Yard equipment like rakes, a leaf blower, and basic garden tools can be purchased for under $100 total. Offering lawn cleanup, leaf removal, or basic yard maintenance in your neighborhood can bring in $30 to $75 per job. After two or three jobs, you’ve more than doubled your initial investment, and the tools are yours to keep using.

Cleaning supplies for a basic house or car cleaning service cost well under $100. Car detailing, in particular, has low startup costs and high per-job returns. A bucket, microfiber towels, soap, tire shine, and interior cleaner can get you started, and a single car detail can bring in $50 to $150 depending on the vehicle and your area.

Why Trading Stocks or Crypto With $100 Is Different

Putting $100 into stocks or cryptocurrency is investing, not flipping. The distinction matters because investing with $100 means slow, incremental growth over months or years, not a quick turnaround. A general guideline in trading is to risk no more than 1% to 2% of your account on a single trade. On a $100 account, that’s $1 to $2 of risk per trade, which severely limits what you can do.

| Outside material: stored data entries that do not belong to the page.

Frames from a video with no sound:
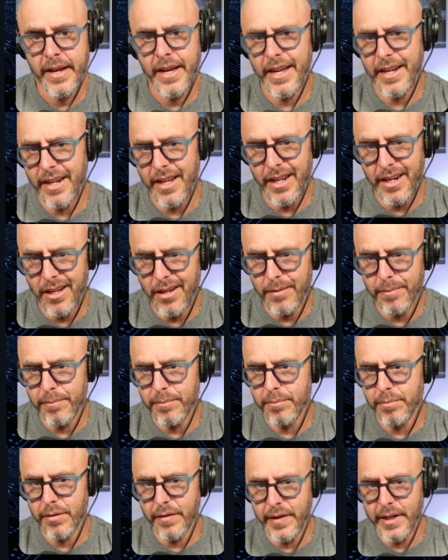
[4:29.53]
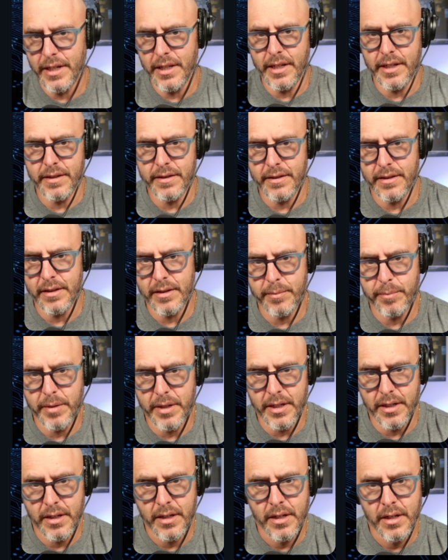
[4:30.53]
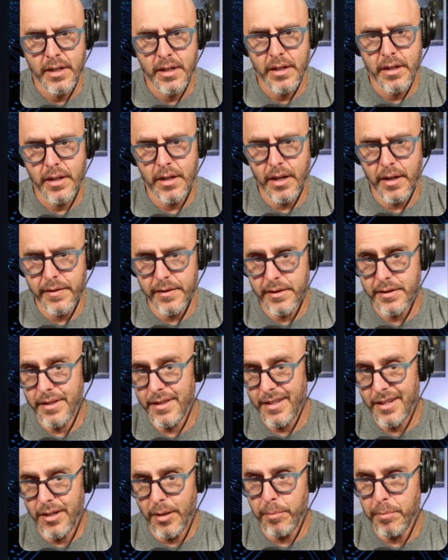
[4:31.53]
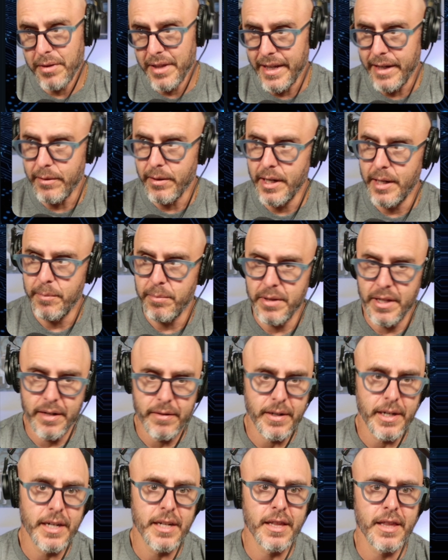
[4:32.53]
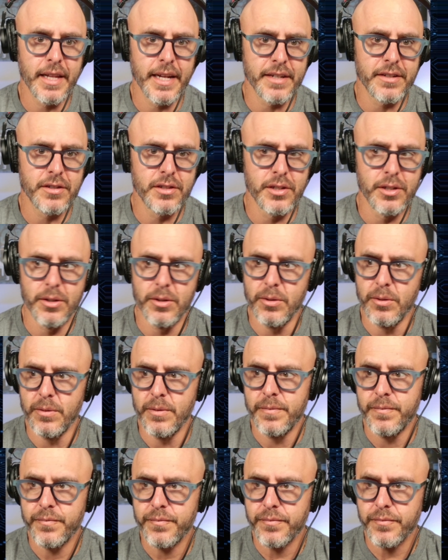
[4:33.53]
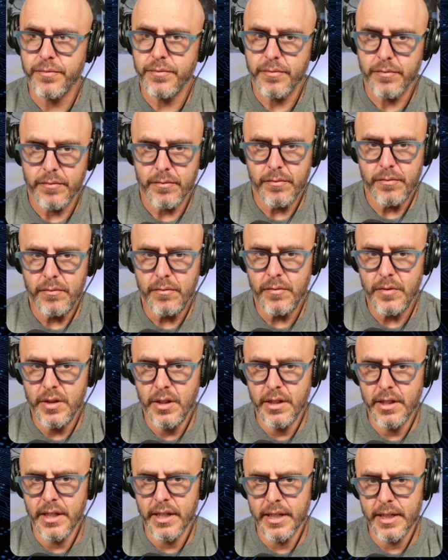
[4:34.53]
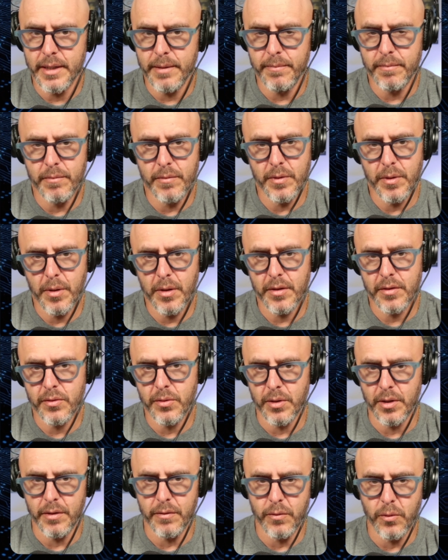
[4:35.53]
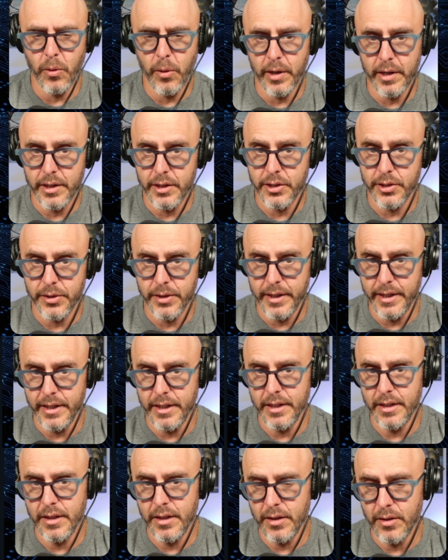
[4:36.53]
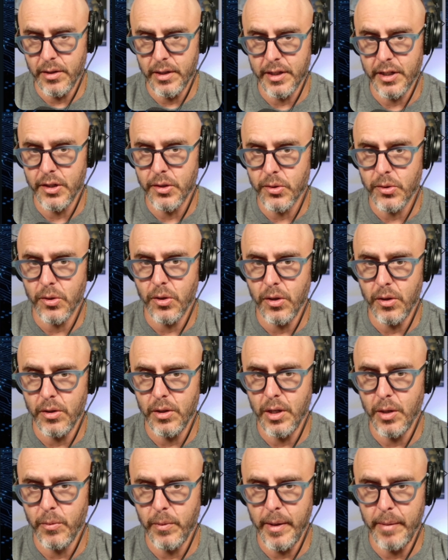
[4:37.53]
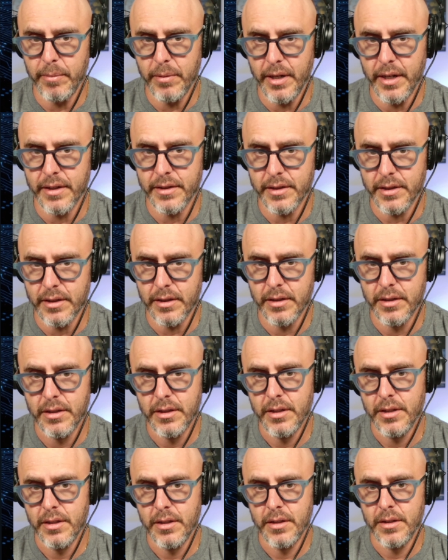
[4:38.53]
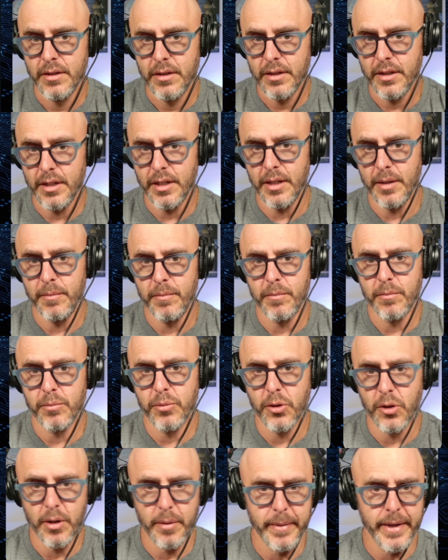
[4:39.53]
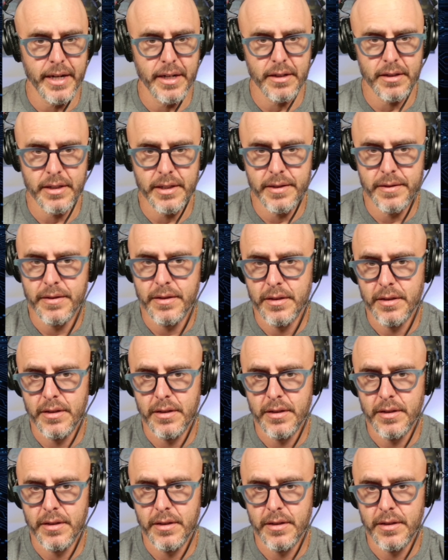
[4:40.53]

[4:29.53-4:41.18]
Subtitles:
and I'll provide links to this, but there's something called Playwright. Playwright lets you sort of orchestrate and control a web browser programmatically.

You’ll also face transaction costs. Commissions, platform fees, and taxes on any profits all eat into a small account disproportionately. A $5 fee on a $1,000 account is negligible. That same $5 fee on a $100 account is a 5% loss before you’ve made a single dollar. If your goal is to turn $100 into $200 or $500 in a matter of weeks, reselling physical items is a far more reliable and faster path than financial markets.

A Sample Plan to Flip $100

Here’s what a realistic first weekend might look like. You spend Saturday morning hitting two or three yard sales and a thrift store. You buy a used Bluetooth speaker for $8, a pair of name-brand sneakers for $12, a stack of five video games for $10, and a cordless drill with a charger for $20. Total spent: $50, leaving you $50 in reserve for your next round of buying.

You list the drill on Facebook Marketplace for $65 (no fees on local pickup). You list the sneakers on Mercari for $55 (you’d net about $47 after the 13% in fees). The speaker goes on eBay for $35 (you’d keep roughly $29 after fees). The games go on eBay individually at $15 to $25 each.

If everything sells, you’ve turned $50 into roughly $180 to $220 before shipping costs on the mailed items. Reinvest a portion into your next batch of inventory, and the cycle compounds. Many resellers who start with $100 scale to $500 to $1,000 in monthly profit within a few months by reinvesting consistently and learning which items move fastest in their area.